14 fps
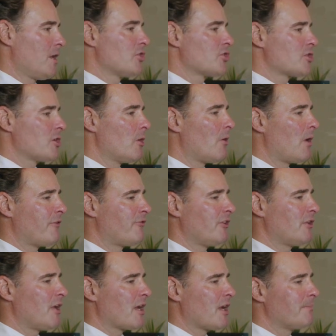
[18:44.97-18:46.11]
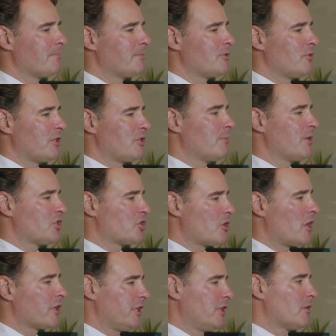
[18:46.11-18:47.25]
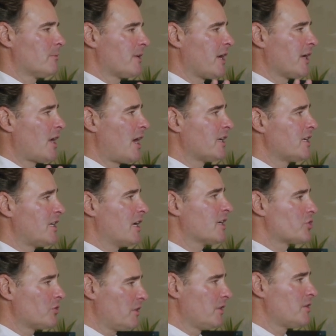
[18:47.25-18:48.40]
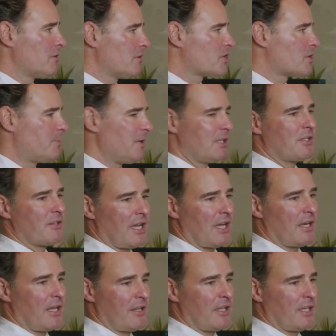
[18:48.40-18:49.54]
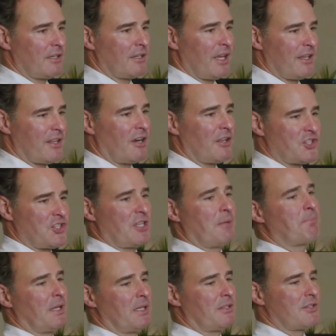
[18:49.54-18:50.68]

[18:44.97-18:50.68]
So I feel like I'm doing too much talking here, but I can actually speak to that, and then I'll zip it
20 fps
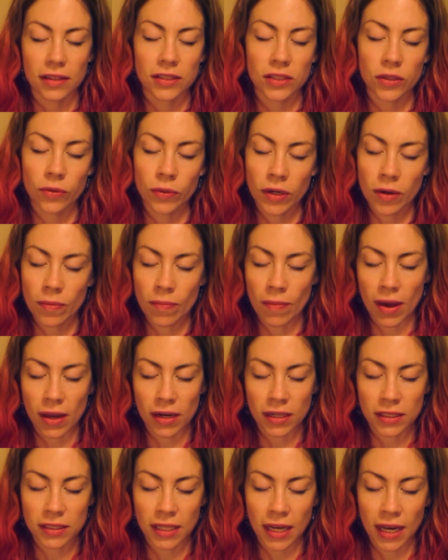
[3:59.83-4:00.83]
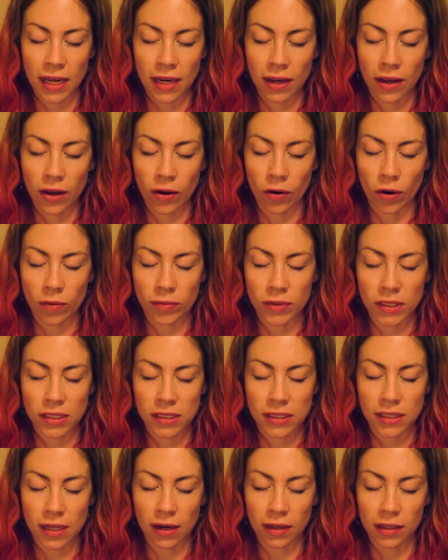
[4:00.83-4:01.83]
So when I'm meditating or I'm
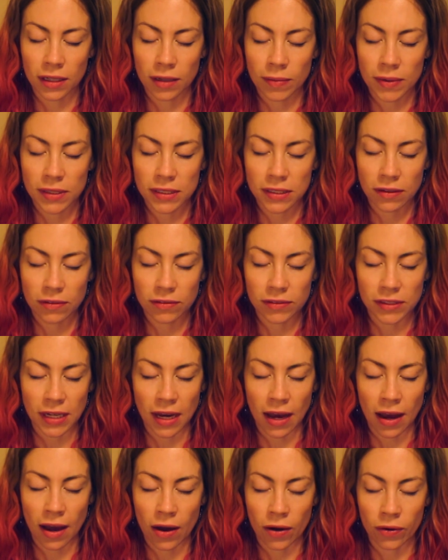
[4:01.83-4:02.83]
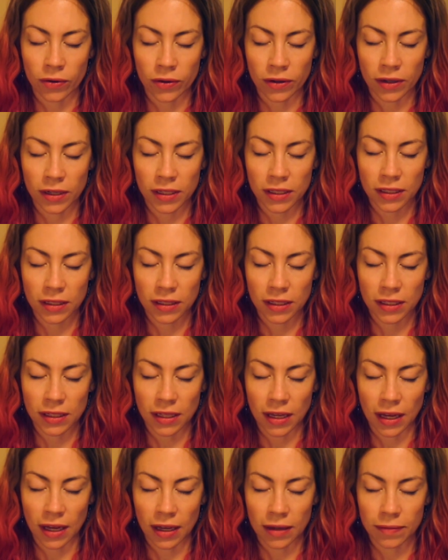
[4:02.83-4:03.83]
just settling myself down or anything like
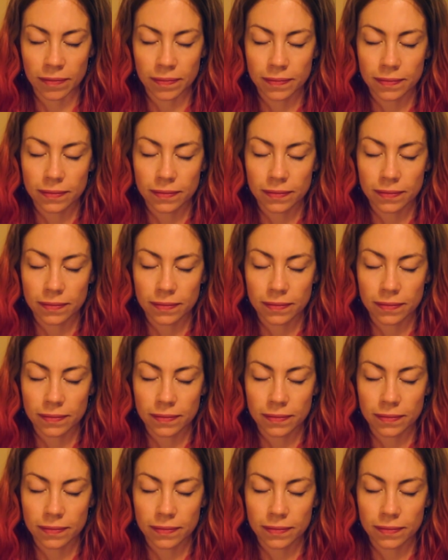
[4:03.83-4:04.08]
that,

***

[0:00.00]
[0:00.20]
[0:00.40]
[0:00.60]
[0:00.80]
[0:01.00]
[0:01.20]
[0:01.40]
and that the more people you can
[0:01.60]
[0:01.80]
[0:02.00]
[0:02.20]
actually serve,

***

(Assigned task) Your answer must be everything above from the line with "[18:46.11-18:47.25]" down to the line with "[4:01.83-4:02.83]", word for word, and no pictures.

(Written response)
[18:46.11-18:47.25]
[18:47.25-18:48.40]
[18:48.40-18:49.54]
[18:49.54-18:50.68]

[18:44.97-18:50.68]
So I feel like I'm doing too much talking here, but I can actually speak to that, and then I'll zip it
20 fps
[3:59.83-4:00.83]
[4:00.83-4:01.83]
So when I'm meditating or I'm
[4:01.83-4:02.83]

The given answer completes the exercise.